CLAIMS that merchants are paying a premium for assured grain and creating a two-tier market have been dismissed as propaganda by the trade.

Robert Robertson, chairman of the Federation of Small Business agriculture committee and long-time critic of the Assured Combinable Crops Scheme, says the “repressive” scheme is distorting grain markets.

He has invited growers to avoid the “several thousand pounds and annual fees” they might spend on joining the scheme, and donate a £20 contribution to a fighting fund to challenge the scheme in Brussels.

In return, Mr Robertson will put growers in touch with merchants who do not pay less for unassured grain. He said: “We have received assurances from several of the largest grain buyers in the country that they will buy non-assured grain for the same market price.”
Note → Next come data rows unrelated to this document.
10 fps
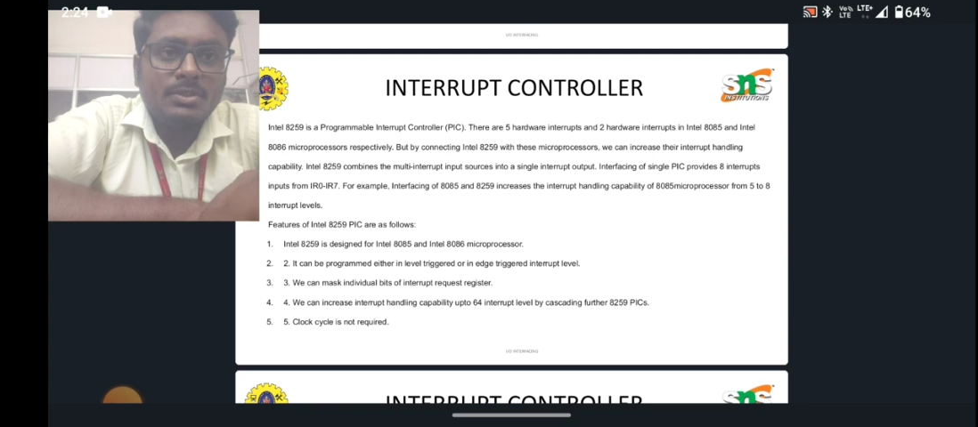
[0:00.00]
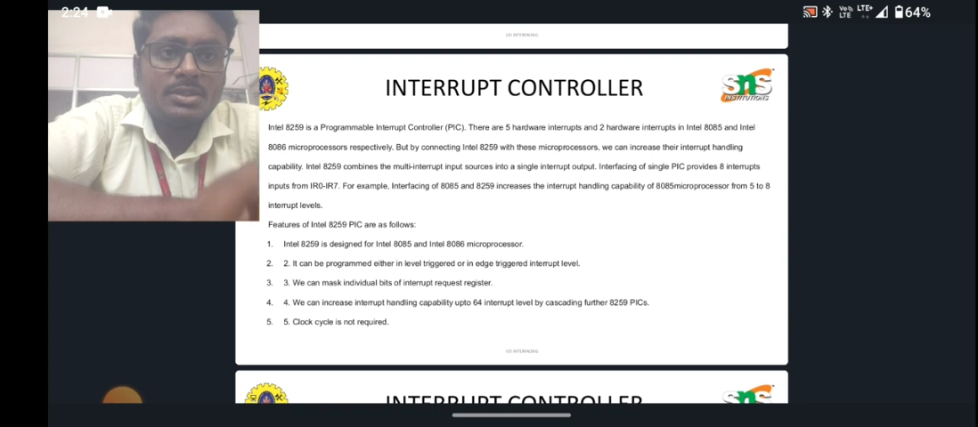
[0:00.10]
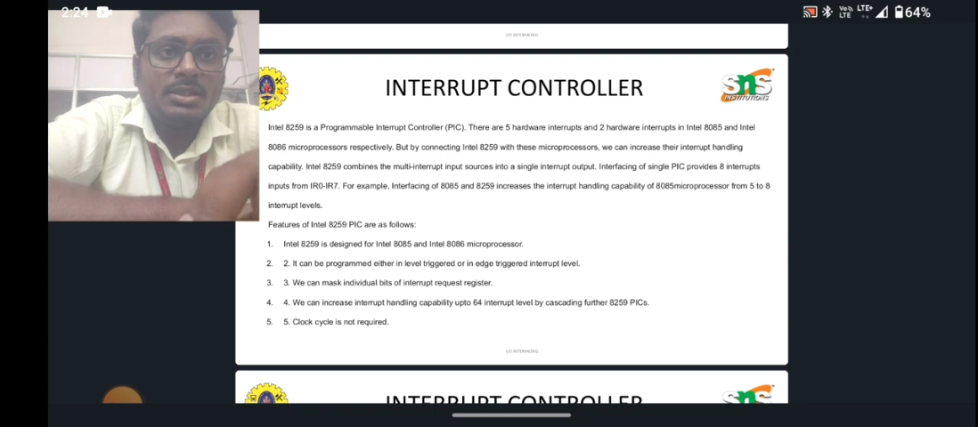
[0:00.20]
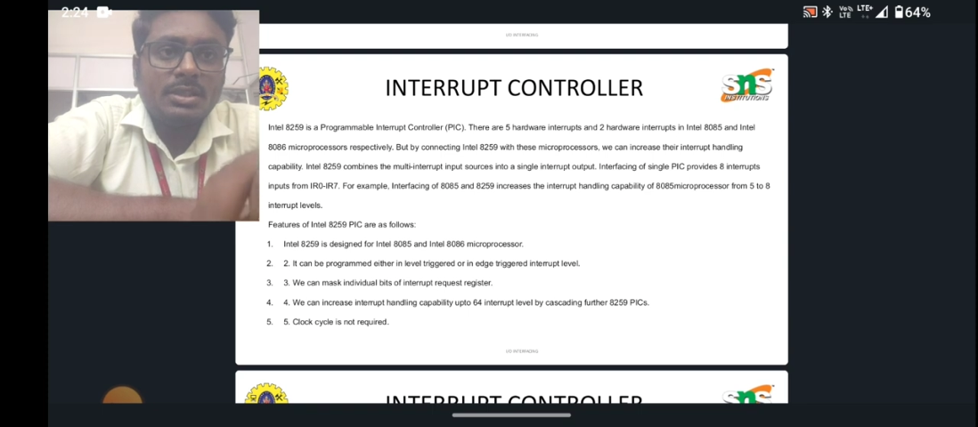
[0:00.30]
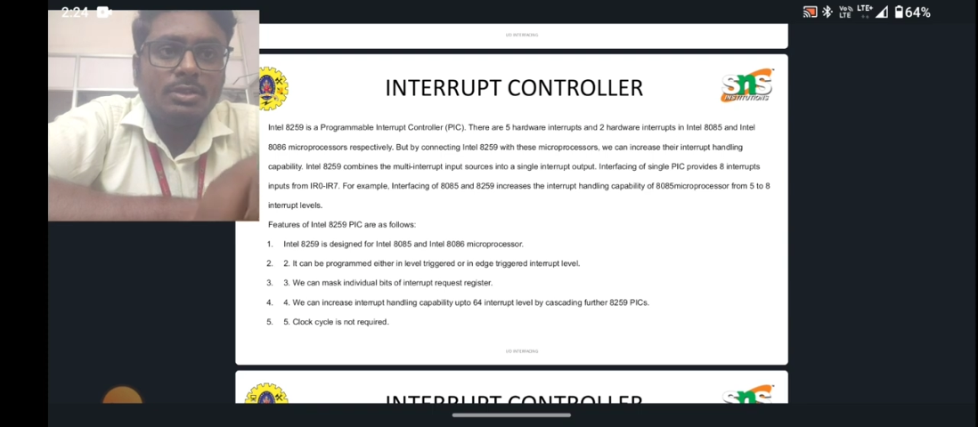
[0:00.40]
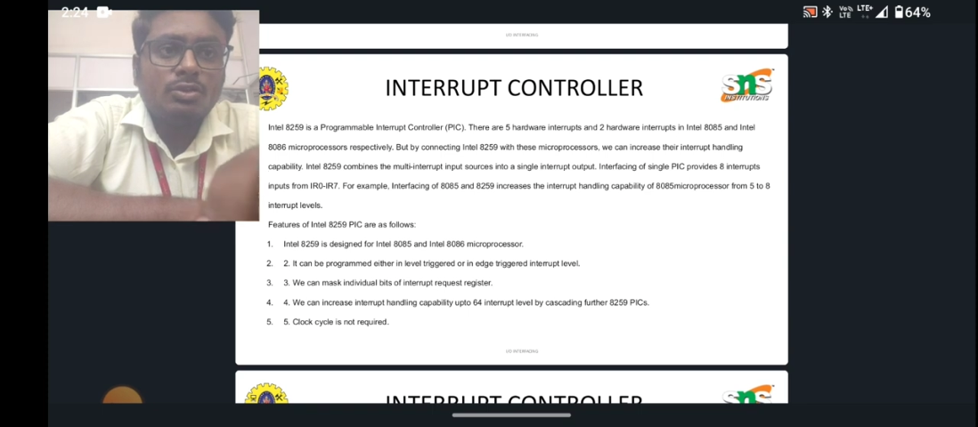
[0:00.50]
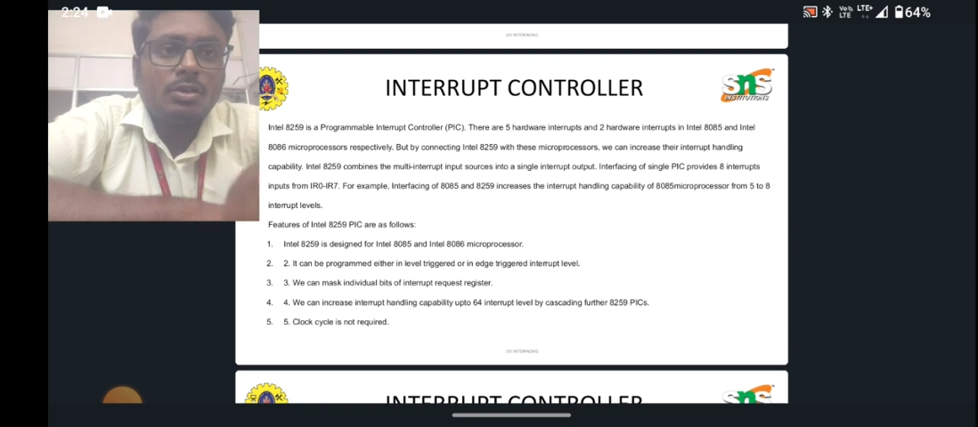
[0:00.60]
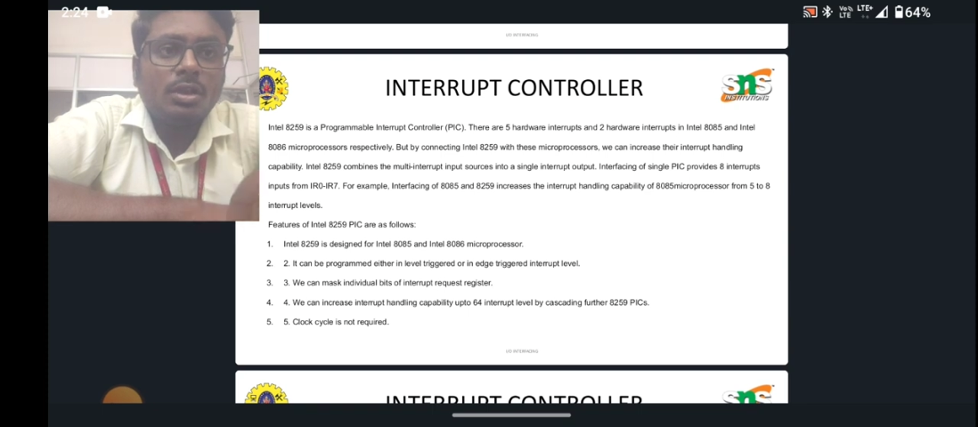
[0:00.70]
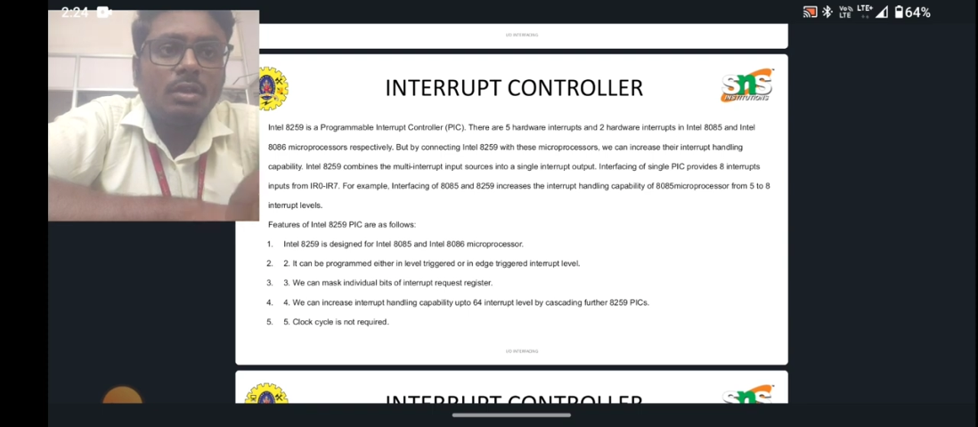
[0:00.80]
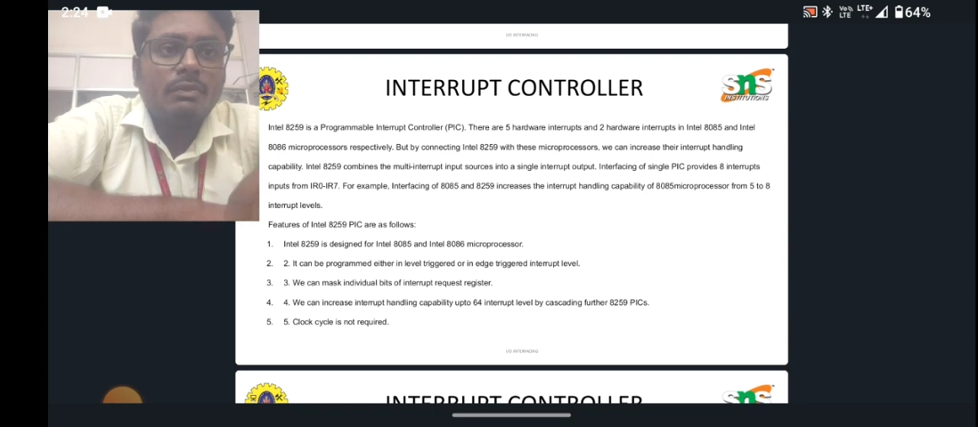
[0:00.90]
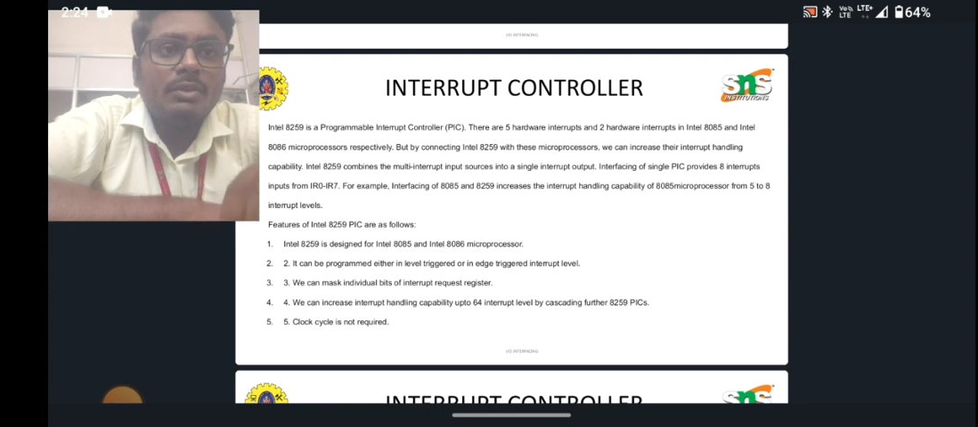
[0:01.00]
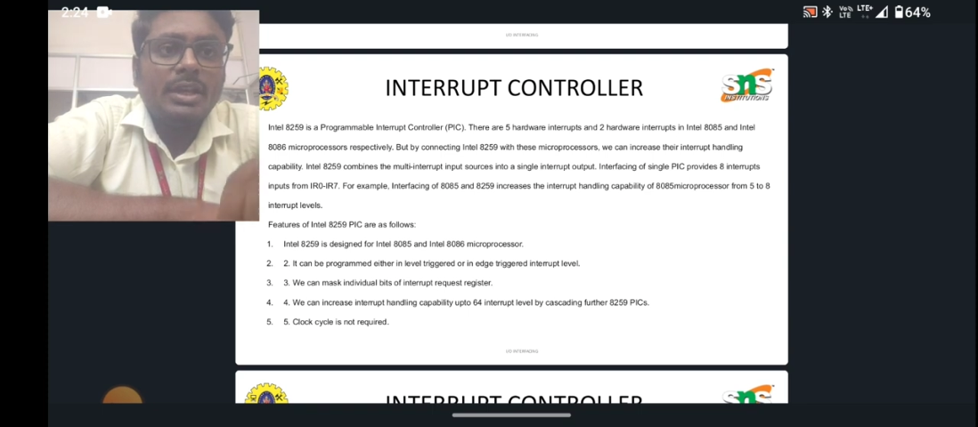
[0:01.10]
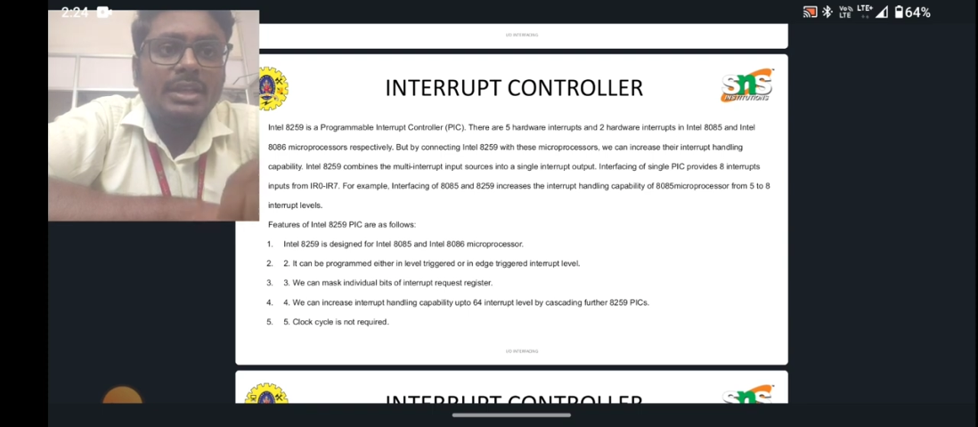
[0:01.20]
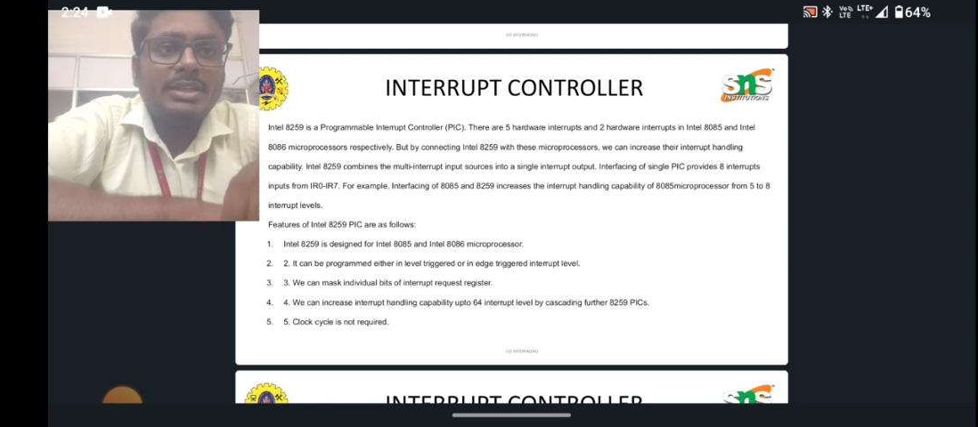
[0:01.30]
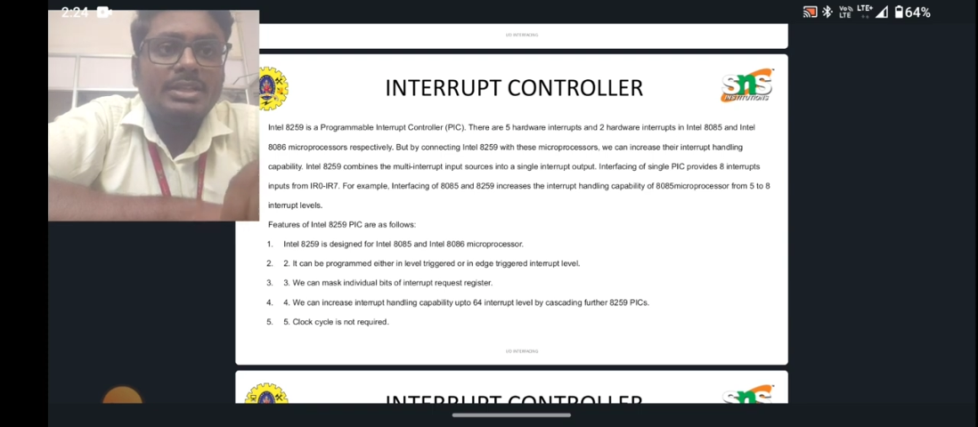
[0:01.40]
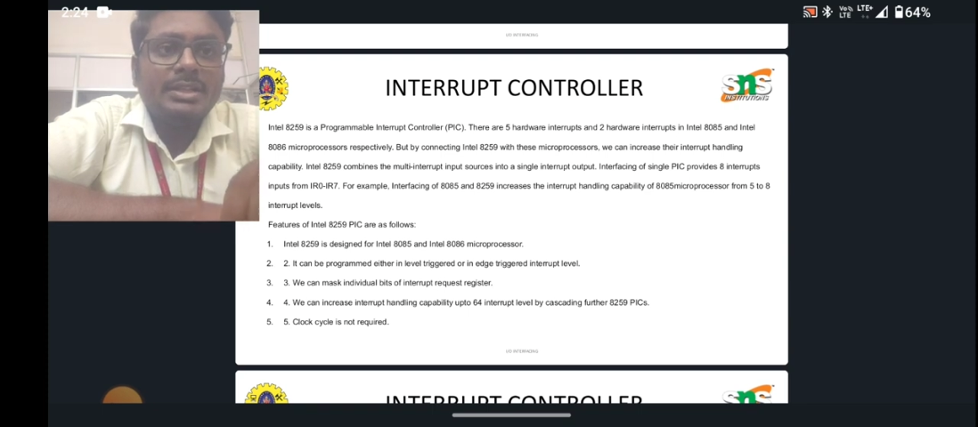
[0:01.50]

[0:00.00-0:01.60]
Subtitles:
in total of 80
Growers should save their money, says Richard Whitlock of Banks Agriculture. “Mr Robertson is in danger of embarking on a mission of misinformation and hype.”

The maximum fee that the largest farmer could possibly pay is £350 a year, and the smallest a maximum of £100, stressed Mr Whitlock, who is also an ACCS director.

“There is no secret list that Mr Robertson can run an exposé on, and theres no need to. We have nothing to hide and nothing to fear. I would strongly advise anyone not to waste their money spending £20 on his propaganda campaign.”

There are no premiums for ACCS grain at present, and no date set for an introduction either, said Dalgetys crop marketing development manager, Gary Hutchings. “We may have to move towards assurance with contracts, but its difficult to say that a contract is a premium.”